SQS (Simple Queue Service)

Standard queue:

  • At-least-once delivery
  • Best-effort ordering
  • Nearly unlimited throughput

FIFO queue:

  • Exactly-once processing
  • Strict ordering within message groups
  • 3,000 messages/second with batching

Key exam concepts:

  • Visibility timeout — How long a message is hidden after being read (default 30 seconds)
  • Dead letter queue — Receives messages that fail processing after N attempts
  • Long polling — Reduces empty responses and cost (set WaitTimeSeconds > 0)
  • Message deduplication — FIFO queues use deduplication IDs

SNS (Simple Notification Service)

  • Pub/sub messaging pattern
  • Fan-out to multiple subscribers (SQS, Lambda, HTTP, email)
  • SNS + SQS fan-out is a frequently tested pattern
  • Message filtering policies reduce unnecessary processing

Serverless Debugging and Monitoring

CloudWatch for Serverless

Lambda metrics to know:

  • Invocations — Number of function calls
  • Duration — Execution time
  • Errors — Failed invocations
  • Throttles — Invocations rejected due to concurrency limits
  • ConcurrentExecutions — Active execution environments
  • IteratorAge — Age of last record processed (stream-based triggers)

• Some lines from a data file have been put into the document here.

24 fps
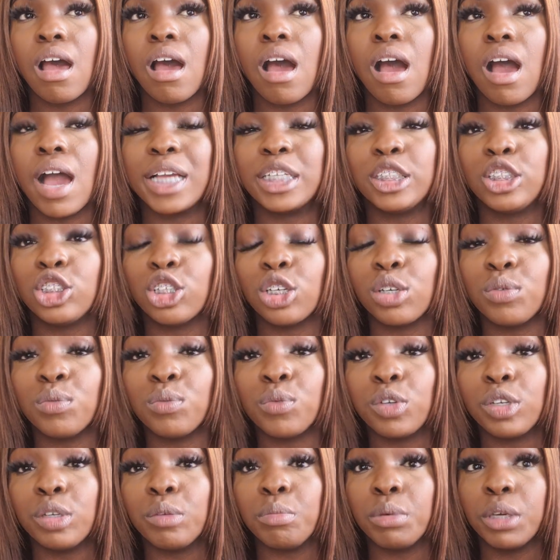I don't
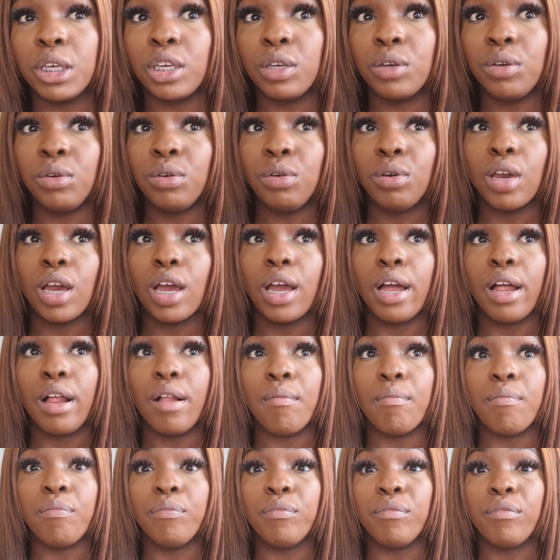want to be
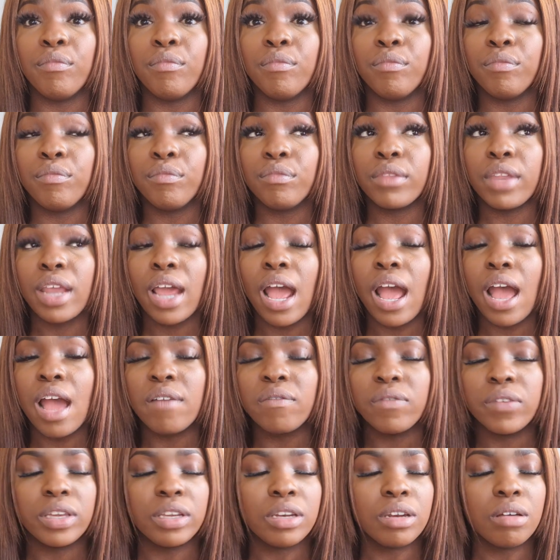
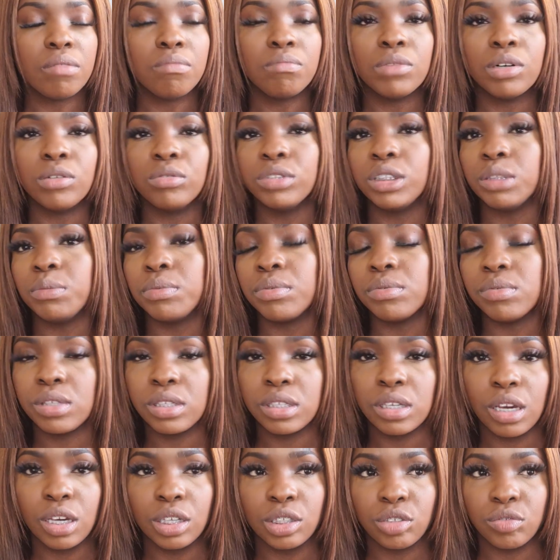having multiple
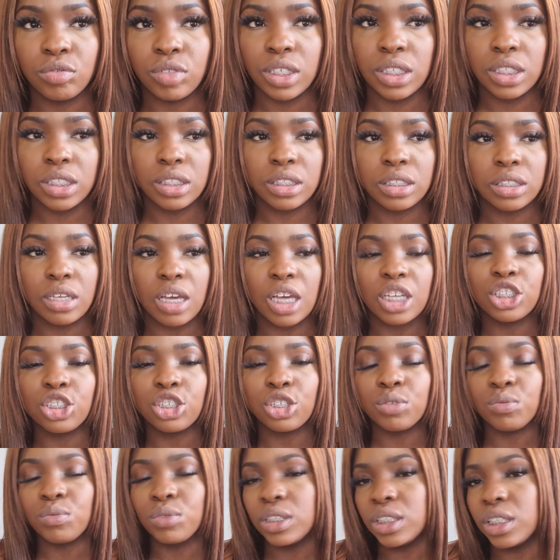surgeries. I
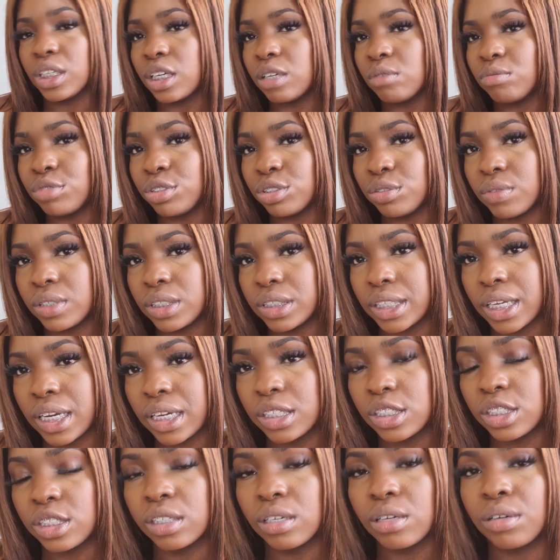don't want to keep doing
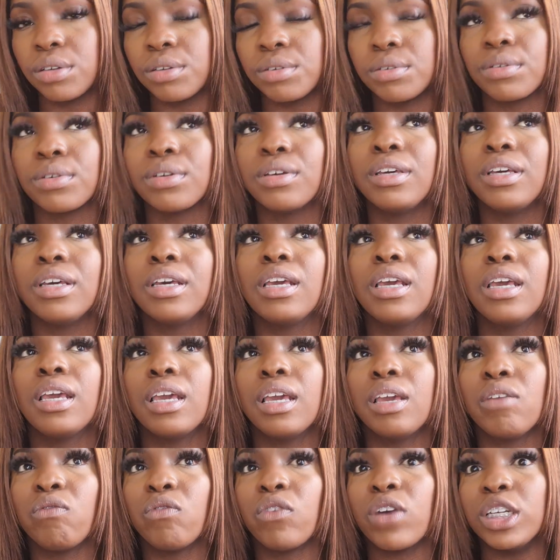that. So
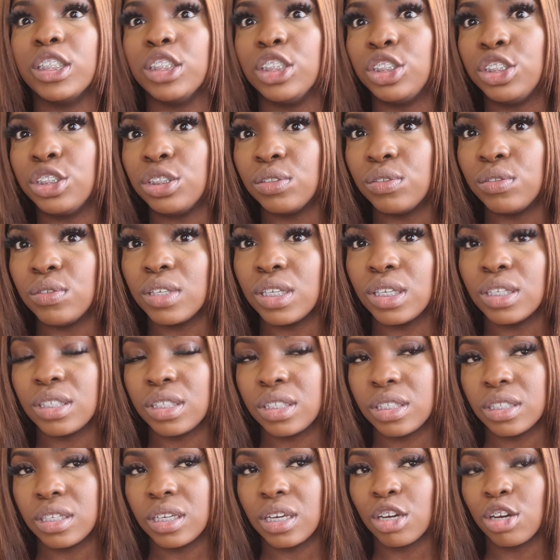if I do
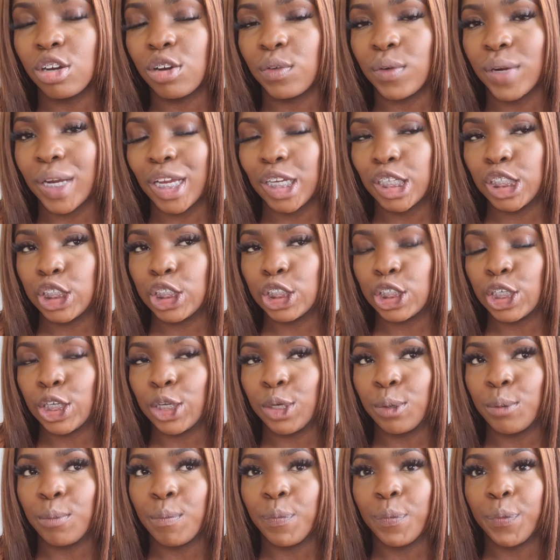this
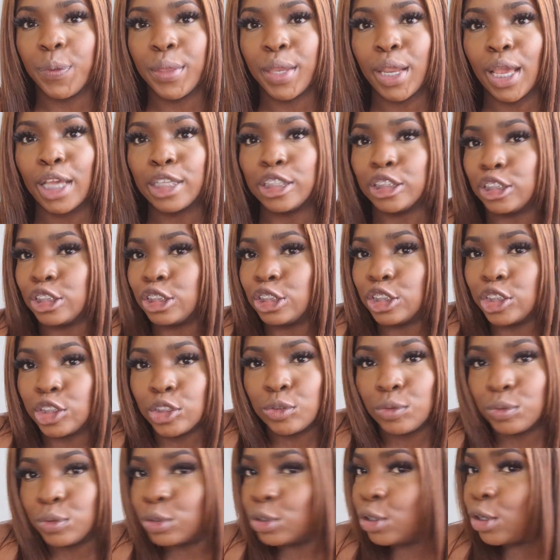correction and it's
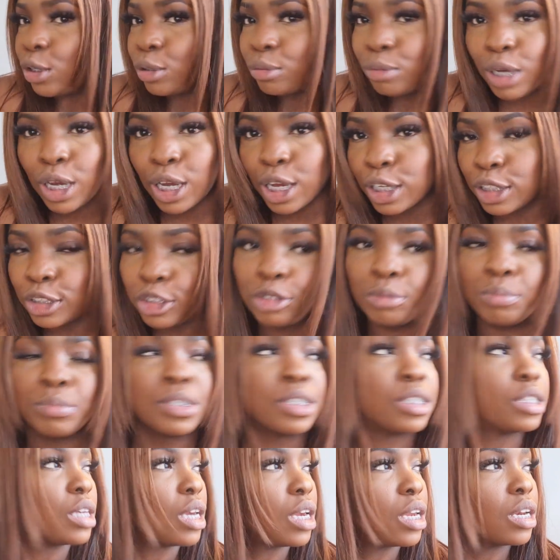still not
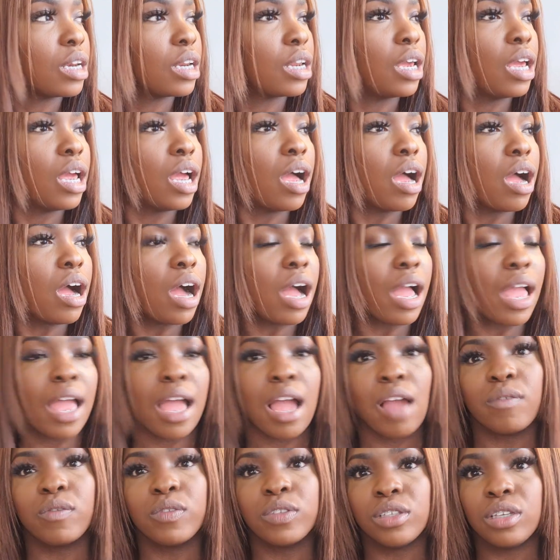100%, I
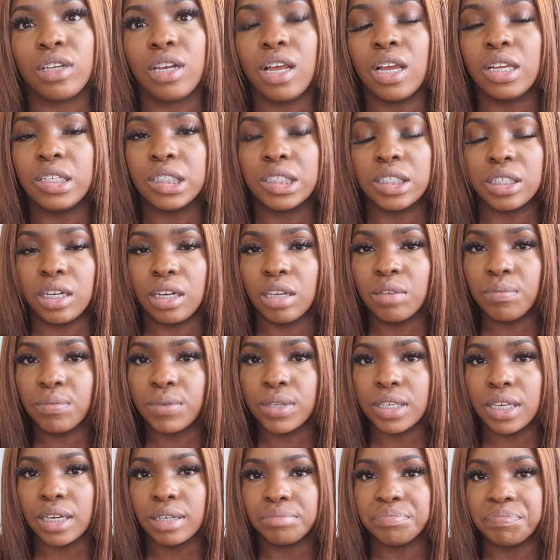have to learn to live
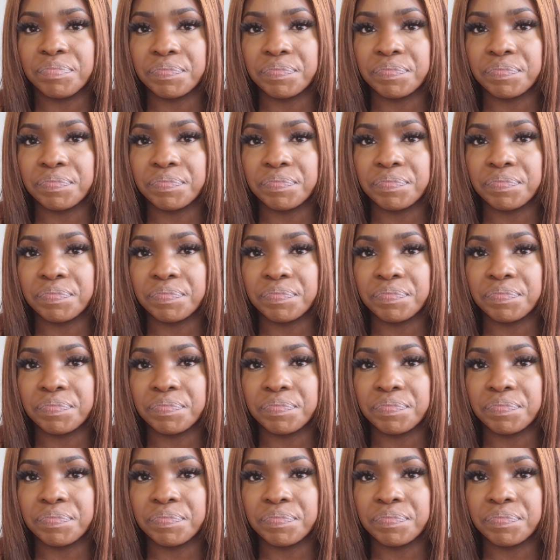with it.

Exam tip: If IteratorAge is increasing, your function can’t keep up with the stream. Solution: increase batch size, increase function memory, or add more shards.

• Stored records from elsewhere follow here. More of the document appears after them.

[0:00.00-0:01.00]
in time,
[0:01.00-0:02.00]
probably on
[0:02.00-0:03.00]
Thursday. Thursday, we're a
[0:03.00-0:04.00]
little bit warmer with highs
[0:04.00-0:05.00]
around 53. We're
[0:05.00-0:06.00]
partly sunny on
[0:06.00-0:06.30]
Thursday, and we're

X-Ray for Distributed Tracing

  • Traces requests across Lambda, API Gateway, DynamoDB, SQS
  • Active tracing must be enabled on Lambda and API Gateway
  • Segments represent individual services
  • Subsegments represent calls within a service (SDK calls, HTTP requests)
  • Annotations are indexed key-value pairs for filtering traces
  • Metadata is non-indexed data attached to segments

Exam scenario: “A developer needs to search X-Ray traces where a specific user ID caused errors. What should they use?” Answer: Annotations — they’re indexed and searchable, unlike metadata.

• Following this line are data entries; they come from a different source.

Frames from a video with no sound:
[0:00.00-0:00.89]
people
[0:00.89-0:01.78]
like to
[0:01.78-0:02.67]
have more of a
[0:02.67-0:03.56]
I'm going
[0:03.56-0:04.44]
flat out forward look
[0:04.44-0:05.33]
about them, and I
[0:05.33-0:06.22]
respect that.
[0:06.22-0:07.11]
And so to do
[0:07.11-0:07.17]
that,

Practice Strategy for Serverless Questions

Serverless questions make up a large portion of the DVA-C02. Here’s how to prepare effectively:

  1. Build a complete serverless application — API Gateway + Lambda + DynamoDB with authentication via Cognito
  2. Practice DynamoDB data modeling — Create tables, GSIs, and run queries
  3. Implement error handling — Configure DLQs, retry policies, and X-Ray tracing
  4. Deploy with SAM — Use SAM templates to define and deploy serverless resources
  5. Take domain-specific practice exams — Focus on questions that test serverless scenarios

Our DVA-C02 mock exam bundle includes heavy coverage of serverless scenarios across all four exam domains. Each question comes with detailed explanations that break down why the correct answer works and why alternatives don’t — exactly the deep understanding you need for exam day.

Key Takeaways

  • Lambda, DynamoDB, and API Gateway appear across all four exam domains
  • Know Lambda’s three invocation types and their error handling behavior
  • Master DynamoDB key design, indexes, and capacity calculations
  • Understand API Gateway integration types and authorization methods
  • API keys are NOT for security — this is a common exam trap
  • Use X-Ray annotations (not metadata) for searchable trace filtering
  • Serverless debugging relies on CloudWatch metrics and X-Ray traces

Nail serverless, and you’ve tackled the majority of the DVA-C02. Combine this knowledge with hands-on practice and realistic mock exams, and you’ll be well-prepared for exam day.